*** Opening Records supplied ***

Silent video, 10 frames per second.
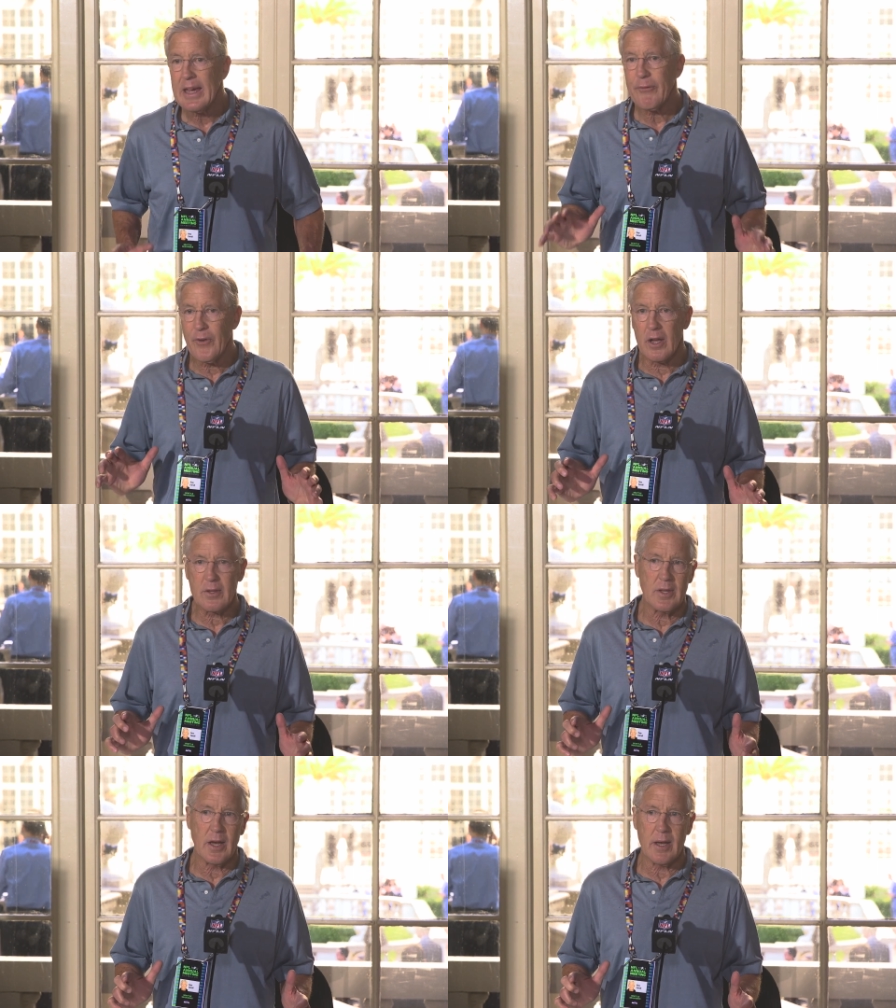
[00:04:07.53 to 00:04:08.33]
He
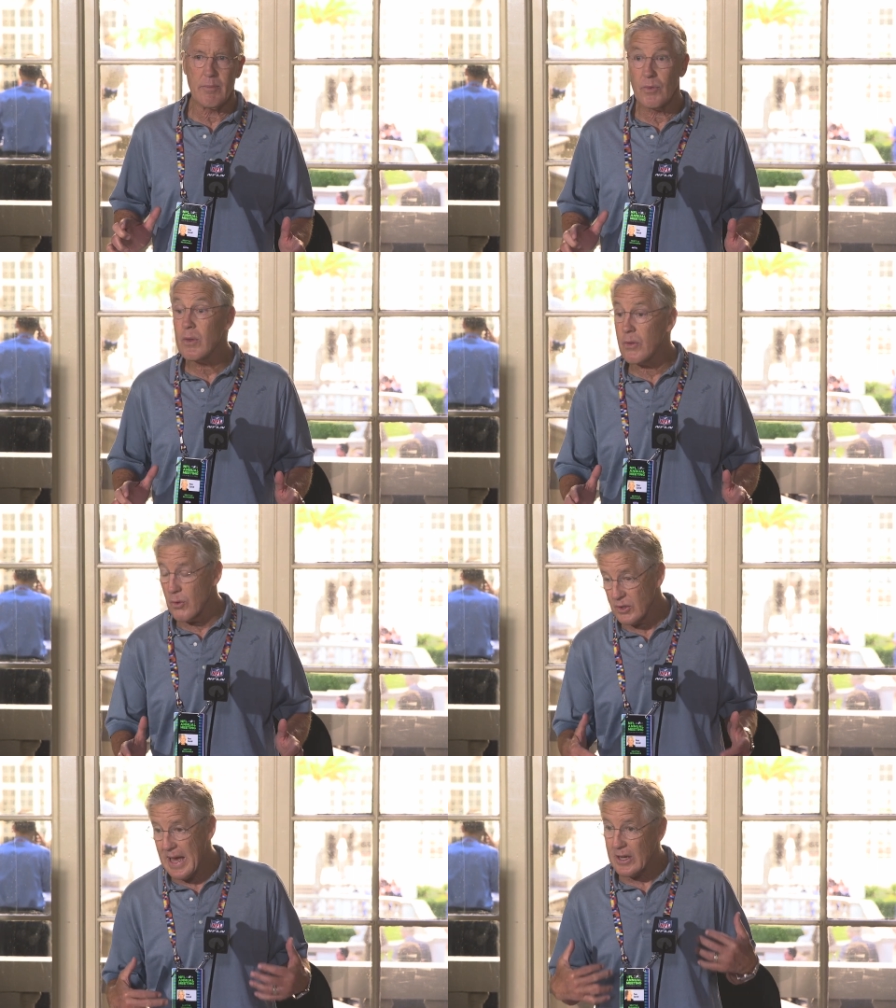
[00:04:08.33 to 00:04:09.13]
felt uh,
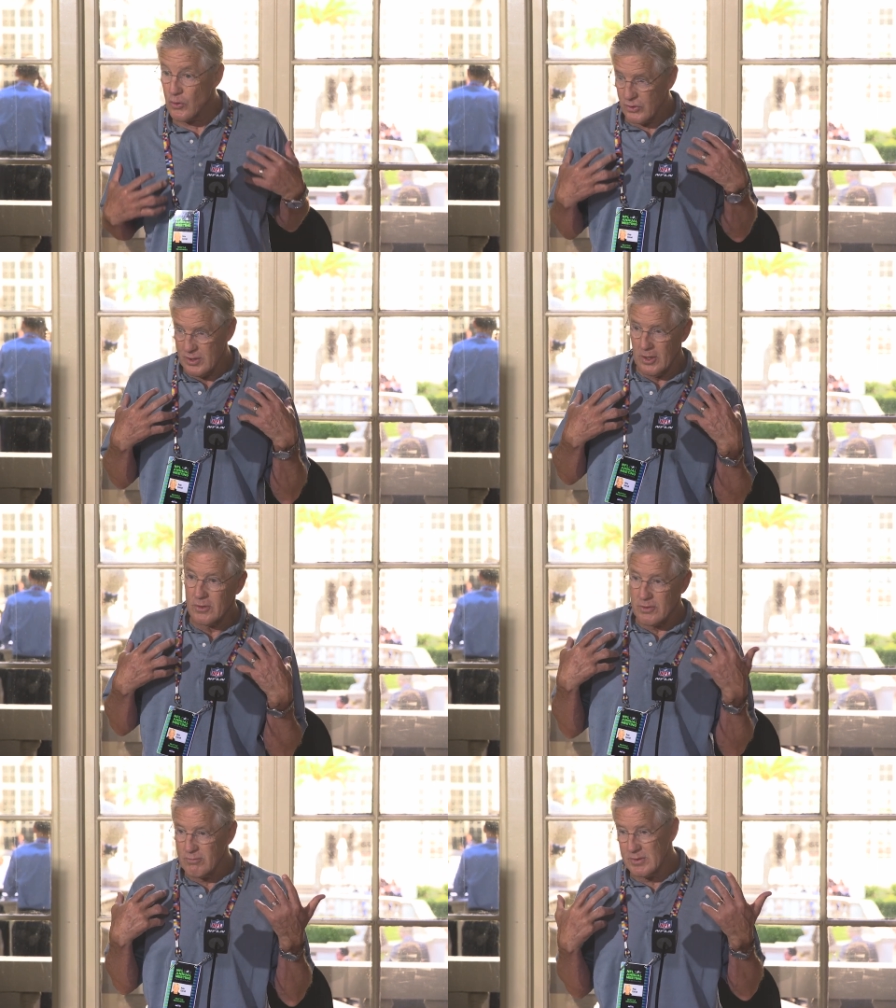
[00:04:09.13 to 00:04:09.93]
there was actual, you
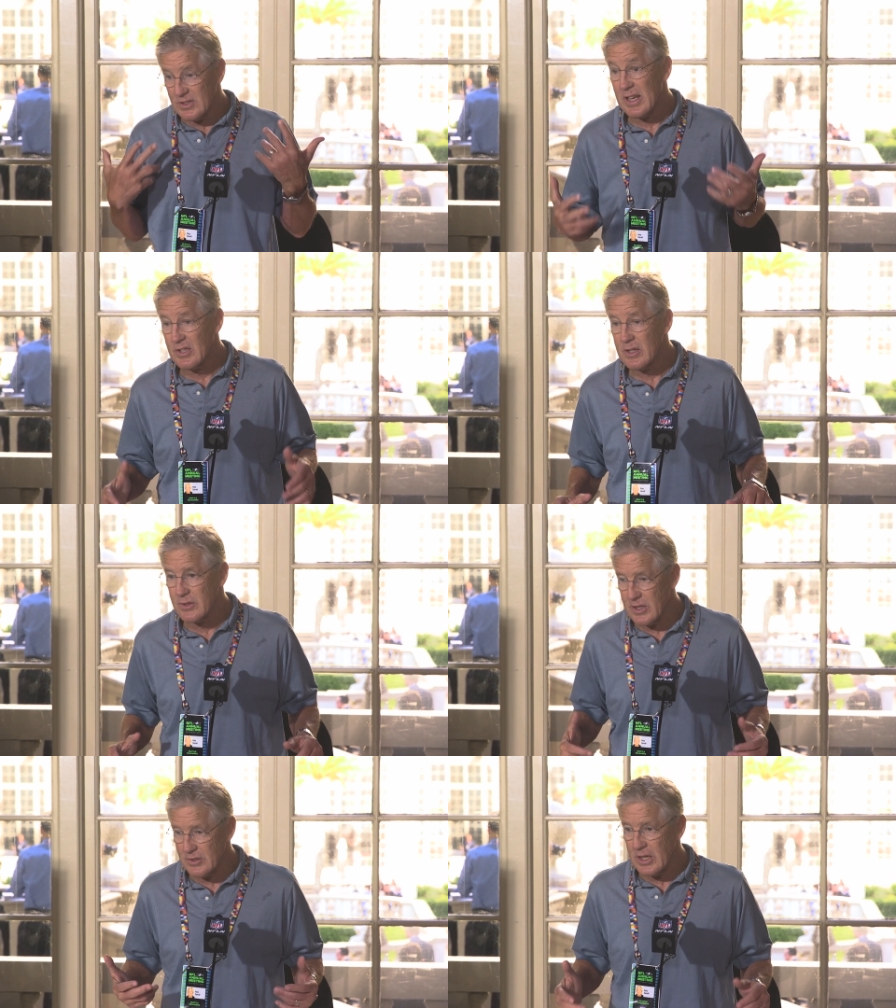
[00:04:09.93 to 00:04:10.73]
know, some sensa-
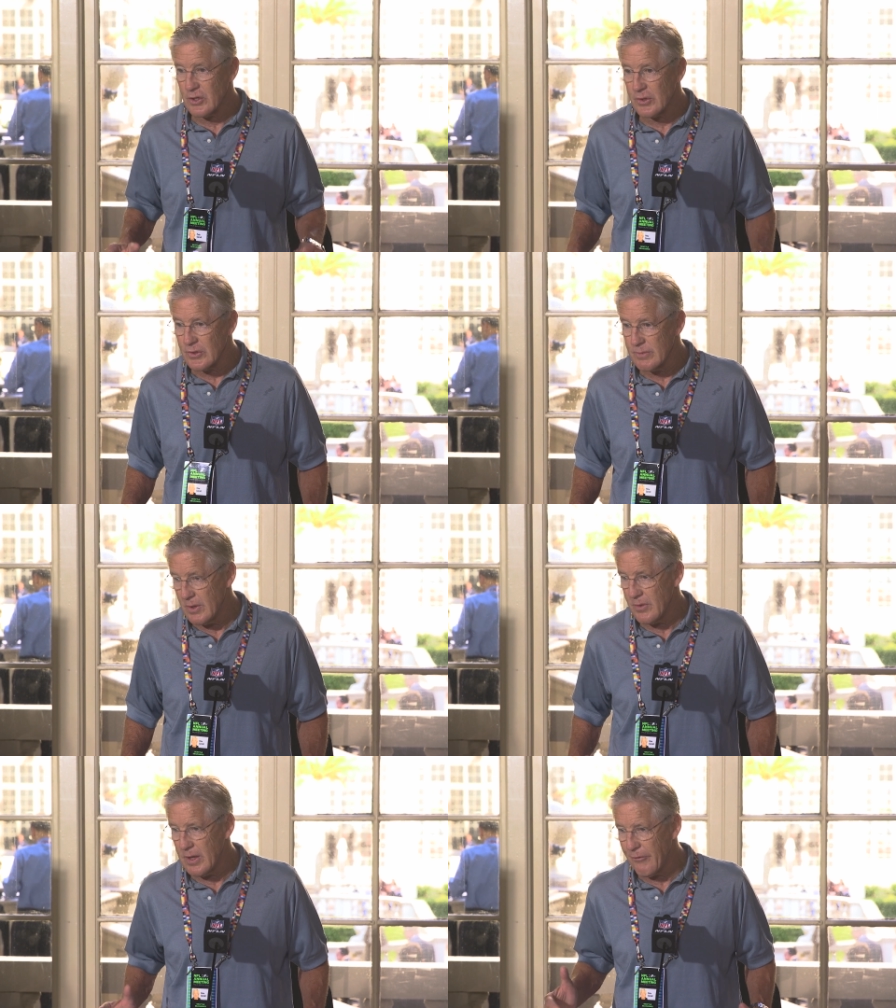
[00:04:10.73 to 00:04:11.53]
sensations
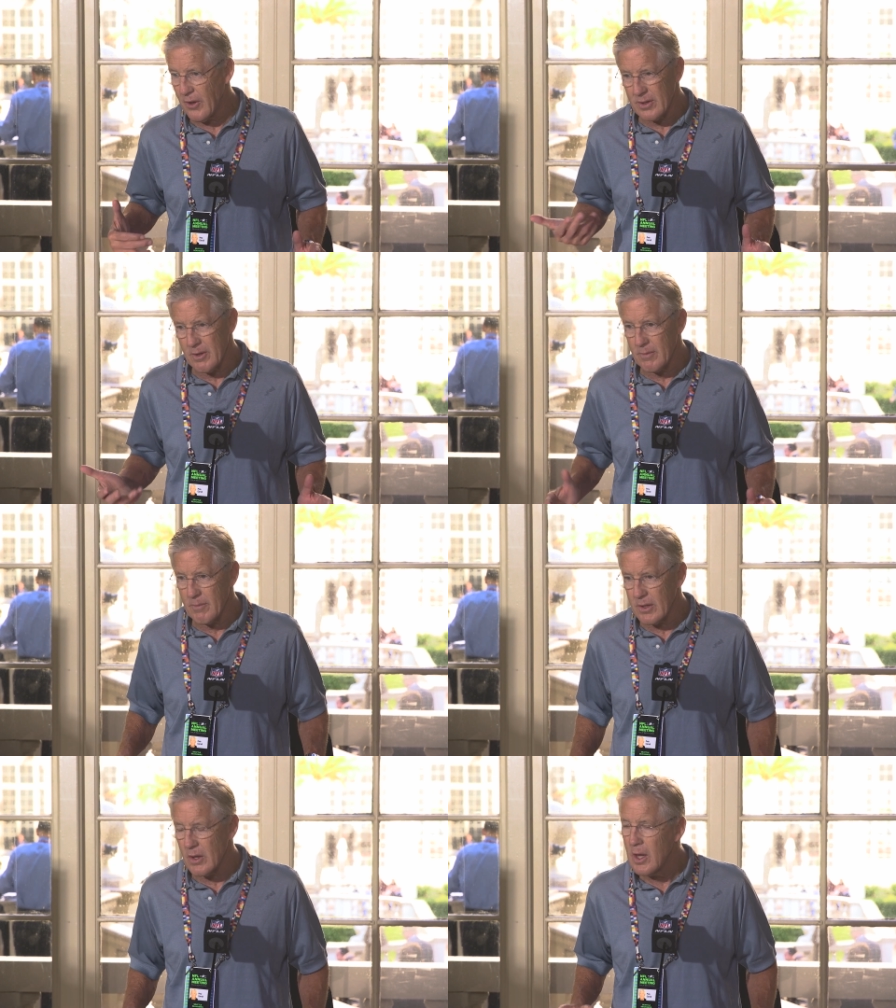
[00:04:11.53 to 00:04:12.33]
you know, that he felt
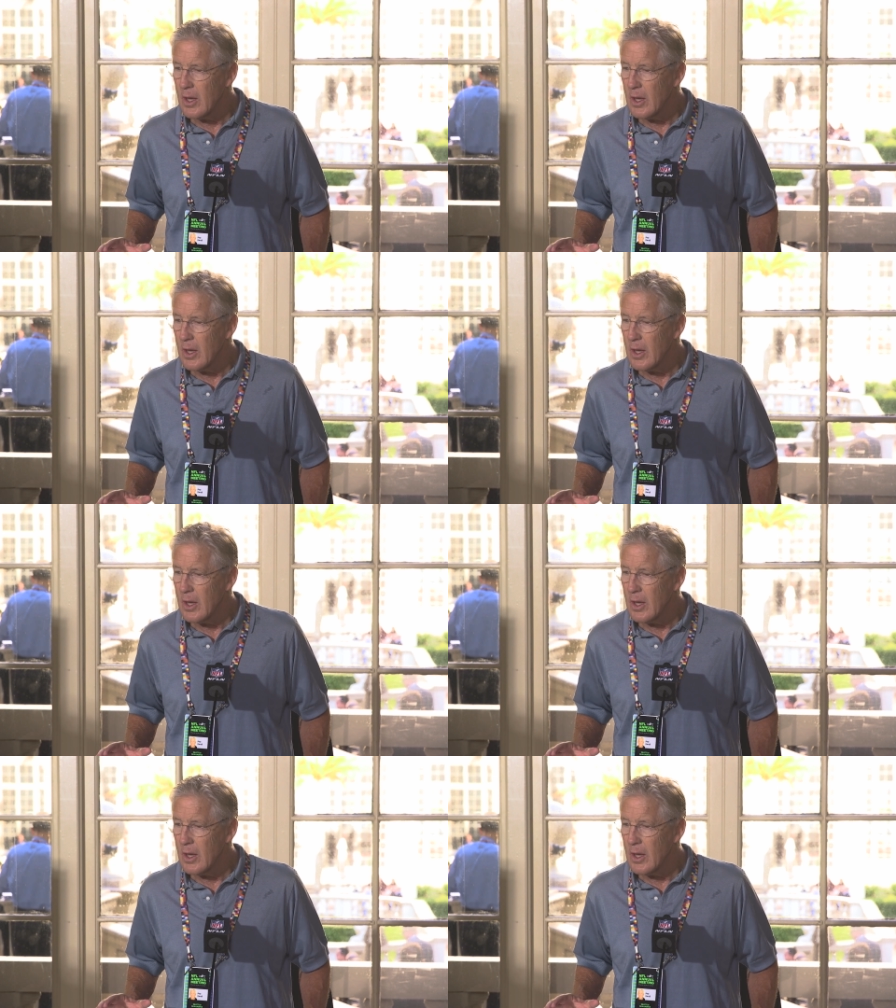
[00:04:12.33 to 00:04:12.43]
that, that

*** Closing Records supplied ***

Your assignment: Strip the images and reproduce the remaining records precisely.

Final answer:
Silent video, 10 frames per second.
[00:04:07.53 to 00:04:08.33]
He
[00:04:08.33 to 00:04:09.13]
felt uh,
[00:04:09.13 to 00:04:09.93]
there was actual, you
[00:04:09.93 to 00:04:10.73]
know, some sensa-
[00:04:10.73 to 00:04:11.53]
sensations
[00:04:11.53 to 00:04:12.33]
you know, that he felt
[00:04:12.33 to 00:04:12.43]
that, that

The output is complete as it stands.